Twitter Is “Shadow Banning” Prominent Republicans Like the RNC Chair and Trump Jr.’s Spokesman

Alex Thompson, Vice news, July 25, 2018

Twitter is limiting the visibility of prominent Republicans in search results — a technique known as “shadow banning” — in what it says is a side effect of its attempts to improve the quality of discourse on the platform.

The Republican Party chair Ronna McDaniel, several conservative Republican congressmen, and Donald Trump Jr.’s spokesman no longer appear in the auto-populated drop-down search box on Twitter, VICE News has learned. It’s a shift that diminishes their reach on the platform — and it’s the same one being deployed against prominent racists to limit their visibility. The profiles continue to appear when conducting a full search, but not in the more convenient and visible drop-down bar. (The accounts appear to also populate if you already follow the person.)

Democrats are not being “shadow banned” in the same way, according to a VICE News review. McDaniel’s counterpart, Democratic Party chair Tom Perez, and liberal members of Congress — including Reps. Maxine Waters, Joe Kennedy III, Keith Ellison, and Mark Pocan — all continue to appear in drop-down search results. Not a single member of the 78-person Progressive Caucus faces the same situation in Twitter’s search.


Twitter directed VICE News to a May 15 blog post that explained the company’s new approach to combating “troll-like behaviors.” After making changes to its platform, the company said that “[t]he result is that people contributing to the healthy conversation will be more visible in conversations and search.”

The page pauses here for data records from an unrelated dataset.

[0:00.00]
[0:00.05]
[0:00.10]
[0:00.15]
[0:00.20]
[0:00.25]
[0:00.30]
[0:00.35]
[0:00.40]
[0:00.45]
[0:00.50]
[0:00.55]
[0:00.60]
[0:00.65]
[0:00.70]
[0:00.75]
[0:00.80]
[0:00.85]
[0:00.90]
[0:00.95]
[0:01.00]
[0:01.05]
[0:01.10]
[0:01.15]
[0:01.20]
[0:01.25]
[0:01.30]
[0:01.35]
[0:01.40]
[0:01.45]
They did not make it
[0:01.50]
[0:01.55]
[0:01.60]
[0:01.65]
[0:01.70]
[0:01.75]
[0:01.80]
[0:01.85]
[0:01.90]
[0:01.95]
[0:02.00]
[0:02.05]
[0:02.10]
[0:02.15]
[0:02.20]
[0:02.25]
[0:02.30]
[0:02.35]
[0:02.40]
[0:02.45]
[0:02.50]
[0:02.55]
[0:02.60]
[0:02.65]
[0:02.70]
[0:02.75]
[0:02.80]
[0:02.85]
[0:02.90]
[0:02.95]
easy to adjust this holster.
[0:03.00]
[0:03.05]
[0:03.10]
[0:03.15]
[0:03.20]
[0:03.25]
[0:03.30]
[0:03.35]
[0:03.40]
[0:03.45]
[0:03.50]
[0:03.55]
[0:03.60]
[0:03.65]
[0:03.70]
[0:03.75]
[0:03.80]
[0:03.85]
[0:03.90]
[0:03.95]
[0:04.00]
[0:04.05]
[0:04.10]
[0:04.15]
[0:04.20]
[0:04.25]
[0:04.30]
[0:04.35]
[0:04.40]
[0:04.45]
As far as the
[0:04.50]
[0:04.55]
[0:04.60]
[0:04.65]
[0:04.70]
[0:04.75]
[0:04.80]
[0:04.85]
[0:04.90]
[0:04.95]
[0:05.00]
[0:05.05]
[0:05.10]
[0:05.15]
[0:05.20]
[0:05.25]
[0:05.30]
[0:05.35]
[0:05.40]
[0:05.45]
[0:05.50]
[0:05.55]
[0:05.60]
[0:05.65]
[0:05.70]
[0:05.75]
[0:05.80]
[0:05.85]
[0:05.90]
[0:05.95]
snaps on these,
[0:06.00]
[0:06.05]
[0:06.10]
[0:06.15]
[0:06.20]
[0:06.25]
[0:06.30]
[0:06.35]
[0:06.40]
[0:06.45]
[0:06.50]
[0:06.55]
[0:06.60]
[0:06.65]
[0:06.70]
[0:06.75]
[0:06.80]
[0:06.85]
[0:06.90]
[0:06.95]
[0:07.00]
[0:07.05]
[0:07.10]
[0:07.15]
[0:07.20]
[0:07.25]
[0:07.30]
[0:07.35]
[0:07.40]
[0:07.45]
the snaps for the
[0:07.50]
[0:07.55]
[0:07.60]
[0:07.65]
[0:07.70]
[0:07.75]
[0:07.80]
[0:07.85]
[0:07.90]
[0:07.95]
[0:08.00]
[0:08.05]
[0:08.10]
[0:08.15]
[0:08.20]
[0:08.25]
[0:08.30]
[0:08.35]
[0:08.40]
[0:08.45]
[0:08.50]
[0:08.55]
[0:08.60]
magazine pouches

Twitter’s troll hunt, however, has ensnared some of the most prominent Republicans in the country. Type in the names of McDaniel, conservative members of Congress like Reps. Mark Meadows, Jim Jordan, and Matt Gaetz, and Trump Jr.’s spokesman Andrew Surabian, for example, and Twitter’s drop-down search bar does not show their profiles. The search menu also does not display the verified profile of Rep. Devin Nunes of California, only his unverified one that he seldom uses to post.

That limits their visibility and the ease of finding their profiles compared to their liberal counterparts.

The company’s drop-down search bar has also been excluding several prominent racist figures on the alt-right, such as Jason Kessler, who organized last year’s white nationalist rally in Charlottesville, Virginia. The platform has also demoted a smattering of far-right figures like Mike Cernovich, as Gizmodo reported earlier this week.

But the rationale determining which accounts auto-populate in search results and which don’t is unclear. InfoWars and its leader Alex Jones have not been demoted despite often spreading false news and right-wing conspiracy theories, for example. Republican Rep. Steve King — who has tweeted that immigration should be limited because “we can’t restore our civilization with somebody else’s babies” — also appears to be unaffected by this change to the company’s search function. He retweeted a self-proclaimed “Nazi sympathizer” last month and declined to take it down when notified of the person’s history.


Conservatives in and out of Congress have been claiming for months — with varying amounts of evidence — that Big Tech companies are censoring voices on the right. The Republican-led House Judiciary Committee convened not one but two hearings on the subject in recent months, including one with pro-Trump social media stars Diamond and Silk, who argued that Facebook had been intentionally diminishing the reach of their content. The second hearing went down just last week where representatives from Twitter, Google, and Facebook were subjected to grilling by conservatives.


Democrats, for their part, have largely rolled their eyes at conservative claims of discrimination. At Diamond and Silk’s hearing in April, the committee’s top-ranking Democrat Jerrold Nadler called the idea of Big Tech censorship of conservatives a “hoax” and a “tired narrative of imagined victimhood” that was eclipsing other priorities like election security and online privacy.